Saved entries

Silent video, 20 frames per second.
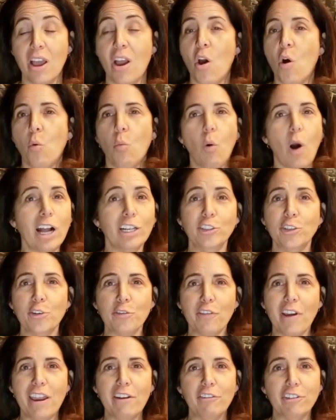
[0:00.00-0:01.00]
watch your
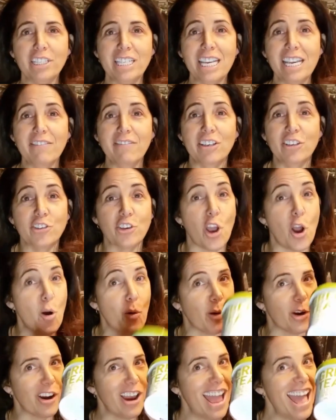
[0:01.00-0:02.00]
favorite TV show
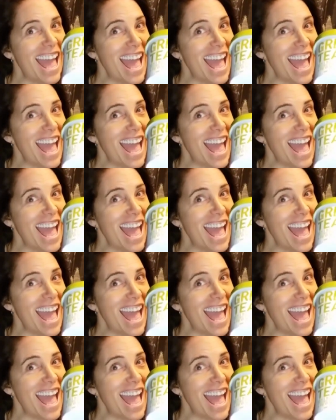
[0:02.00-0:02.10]
or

▶ PROBLEM STATEMENT: Each line of the data above should be reproduced without alteration, and no picture should appear in the copy.

▶ THE ANSWER:
Silent video, 20 frames per second.
[0:00.00-0:01.00]
watch your
[0:01.00-0:02.00]
favorite TV show
[0:02.00-0:02.10]
or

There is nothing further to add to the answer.